> _EXTRACTED INFORMATION_
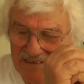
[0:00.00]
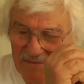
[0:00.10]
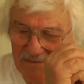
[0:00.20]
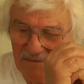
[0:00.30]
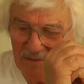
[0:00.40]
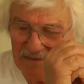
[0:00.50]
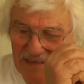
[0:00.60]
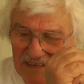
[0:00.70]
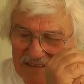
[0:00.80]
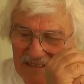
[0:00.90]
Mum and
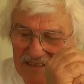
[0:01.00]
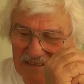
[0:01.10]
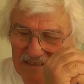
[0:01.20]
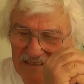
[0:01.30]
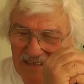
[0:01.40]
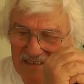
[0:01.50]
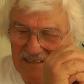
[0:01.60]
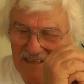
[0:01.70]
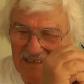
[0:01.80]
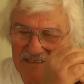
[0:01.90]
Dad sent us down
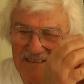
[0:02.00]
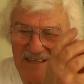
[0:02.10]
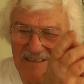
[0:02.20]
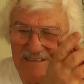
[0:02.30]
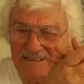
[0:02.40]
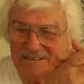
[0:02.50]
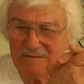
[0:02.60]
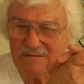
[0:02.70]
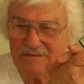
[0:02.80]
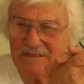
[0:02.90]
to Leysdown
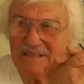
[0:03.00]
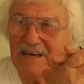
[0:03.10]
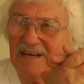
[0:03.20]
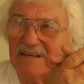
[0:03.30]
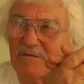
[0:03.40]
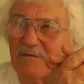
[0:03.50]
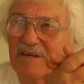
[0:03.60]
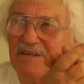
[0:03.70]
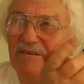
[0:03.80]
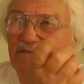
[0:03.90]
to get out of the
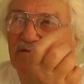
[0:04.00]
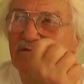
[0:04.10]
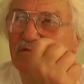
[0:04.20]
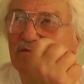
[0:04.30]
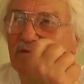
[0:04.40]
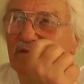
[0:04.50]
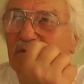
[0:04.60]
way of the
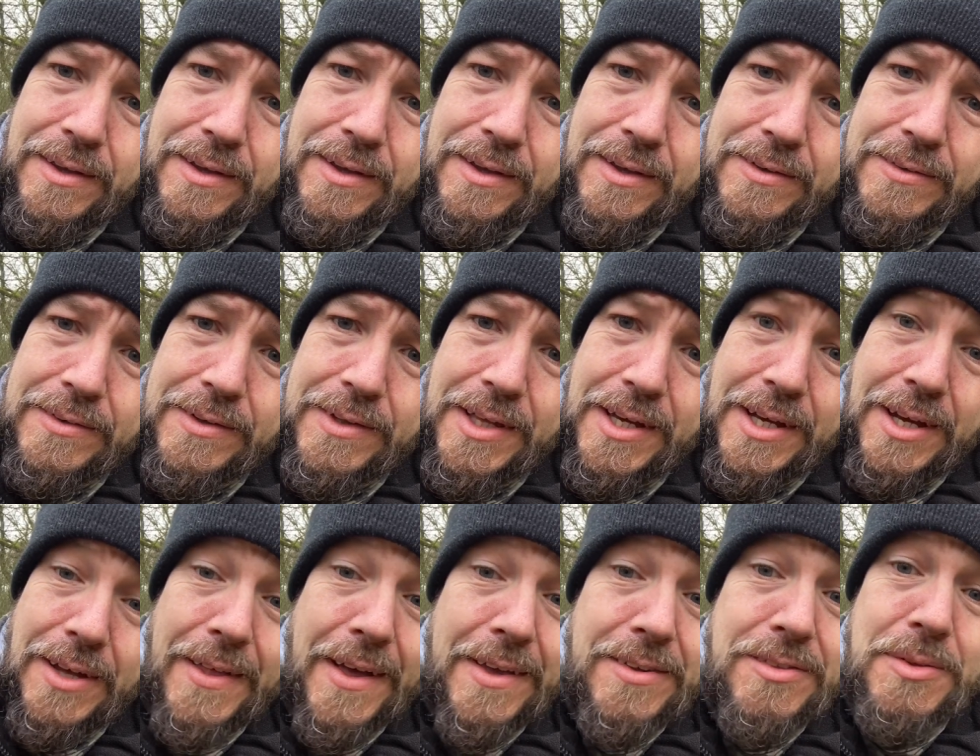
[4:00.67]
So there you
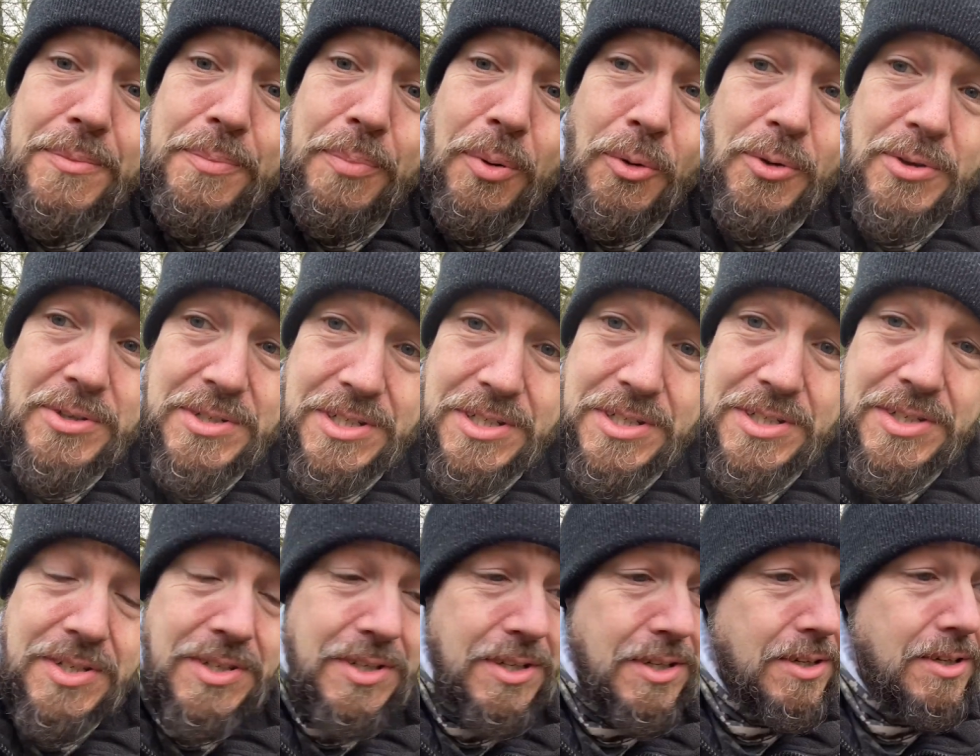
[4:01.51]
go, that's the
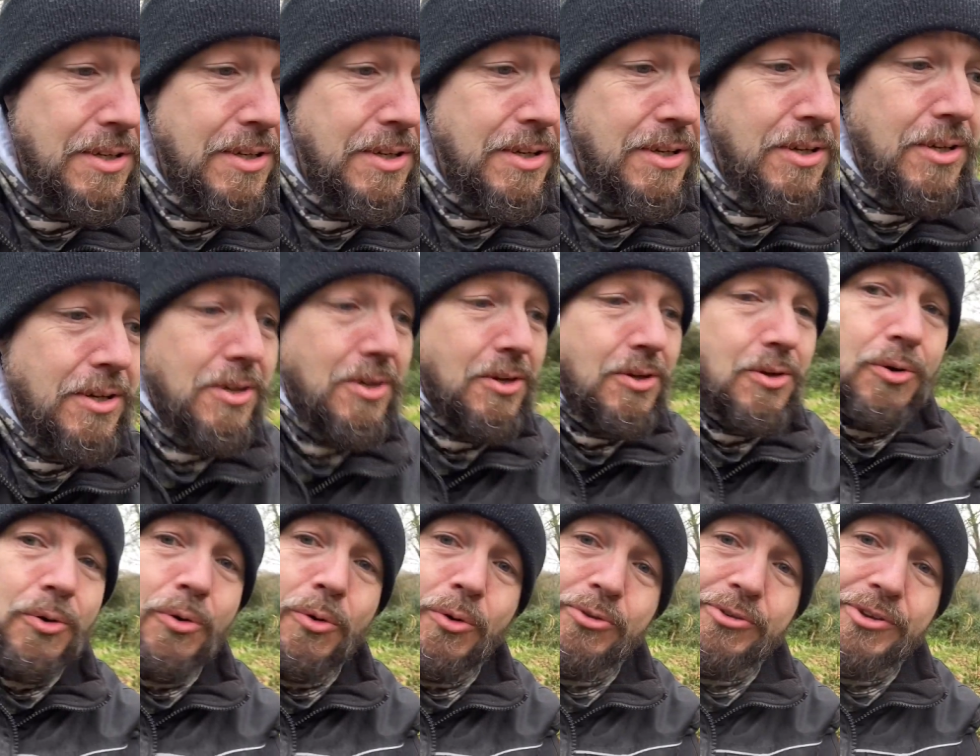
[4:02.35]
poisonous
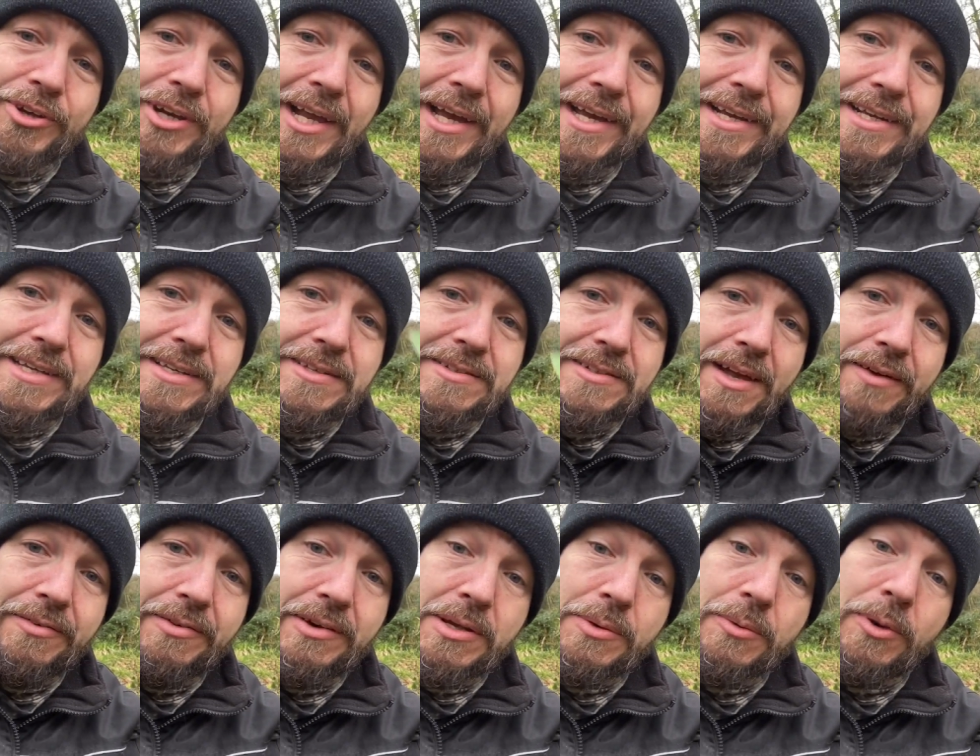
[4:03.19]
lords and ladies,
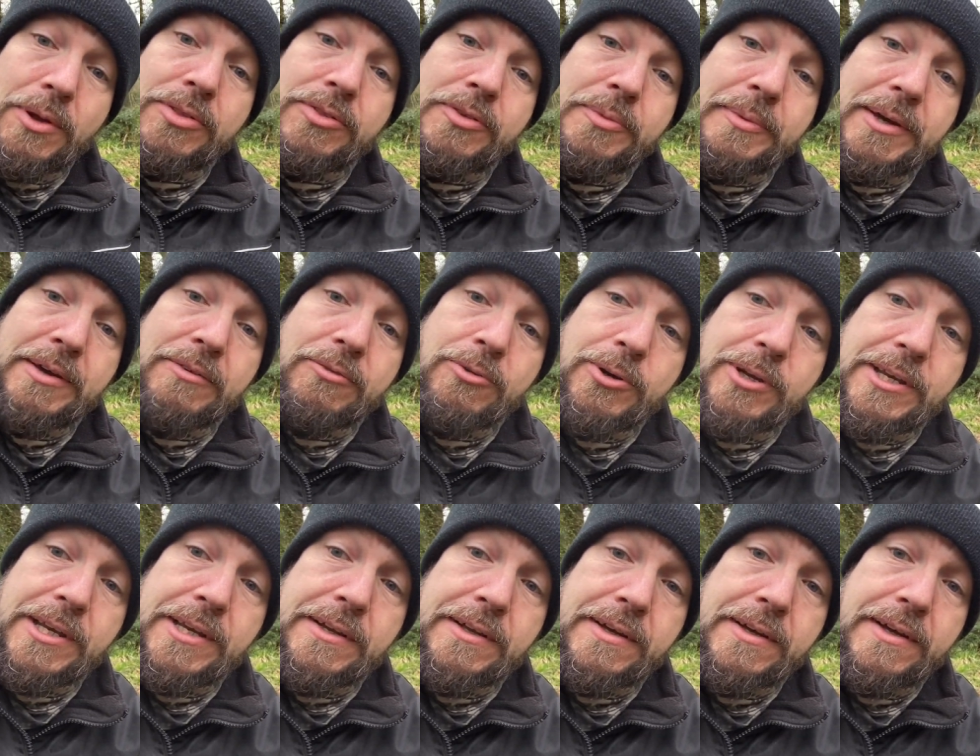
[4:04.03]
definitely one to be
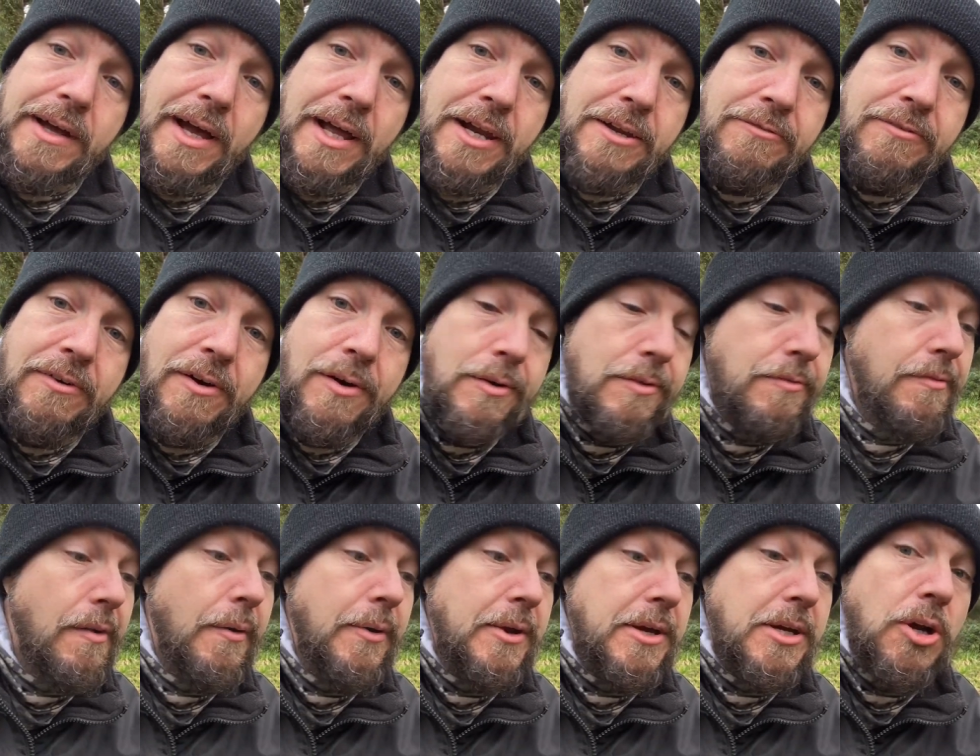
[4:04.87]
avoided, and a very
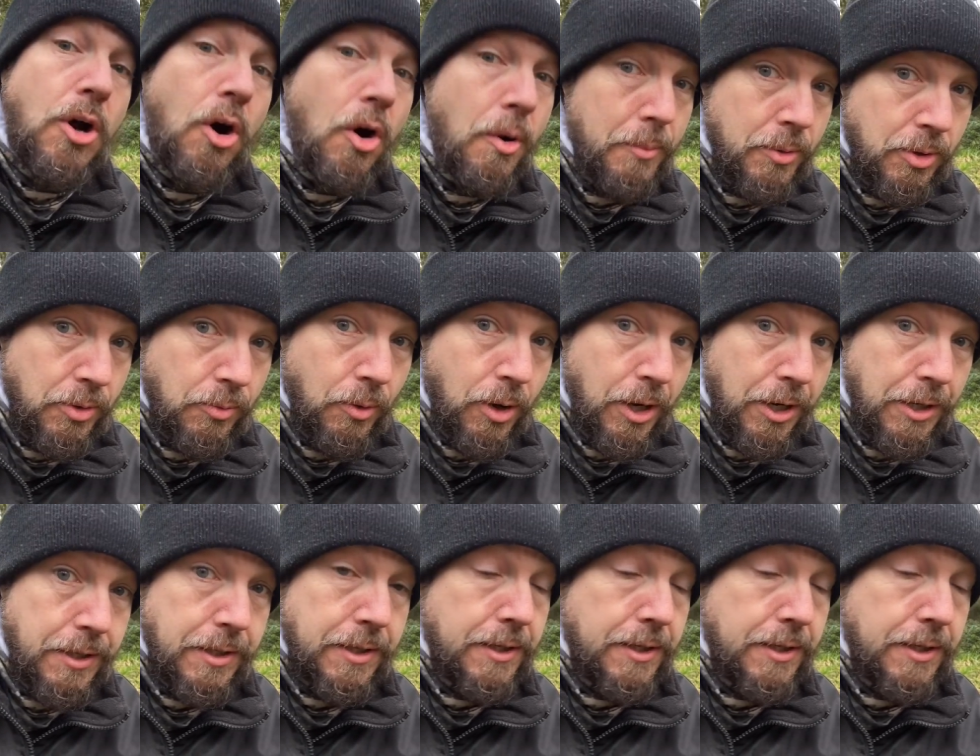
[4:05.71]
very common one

> _YOUR TASK_
An exact transcription of the records above is needed, with no pictures included.

> _RESPONSE TO THIS EXERCISE_
[0:00.00]
[0:00.10]
[0:00.20]
[0:00.30]
[0:00.40]
[0:00.50]
[0:00.60]
[0:00.70]
[0:00.80]
[0:00.90]
Mum and
[0:01.00]
[0:01.10]
[0:01.20]
[0:01.30]
[0:01.40]
[0:01.50]
[0:01.60]
[0:01.70]
[0:01.80]
[0:01.90]
Dad sent us down
[0:02.00]
[0:02.10]
[0:02.20]
[0:02.30]
[0:02.40]
[0:02.50]
[0:02.60]
[0:02.70]
[0:02.80]
[0:02.90]
to Leysdown
[0:03.00]
[0:03.10]
[0:03.20]
[0:03.30]
[0:03.40]
[0:03.50]
[0:03.60]
[0:03.70]
[0:03.80]
[0:03.90]
to get out of the
[0:04.00]
[0:04.10]
[0:04.20]
[0:04.30]
[0:04.40]
[0:04.50]
[0:04.60]
way of the
[4:00.67]
So there you
[4:01.51]
go, that's the
[4:02.35]
poisonous
[4:03.19]
lords and ladies,
[4:04.03]
definitely one to be
[4:04.87]
avoided, and a very
[4:05.71]
very common one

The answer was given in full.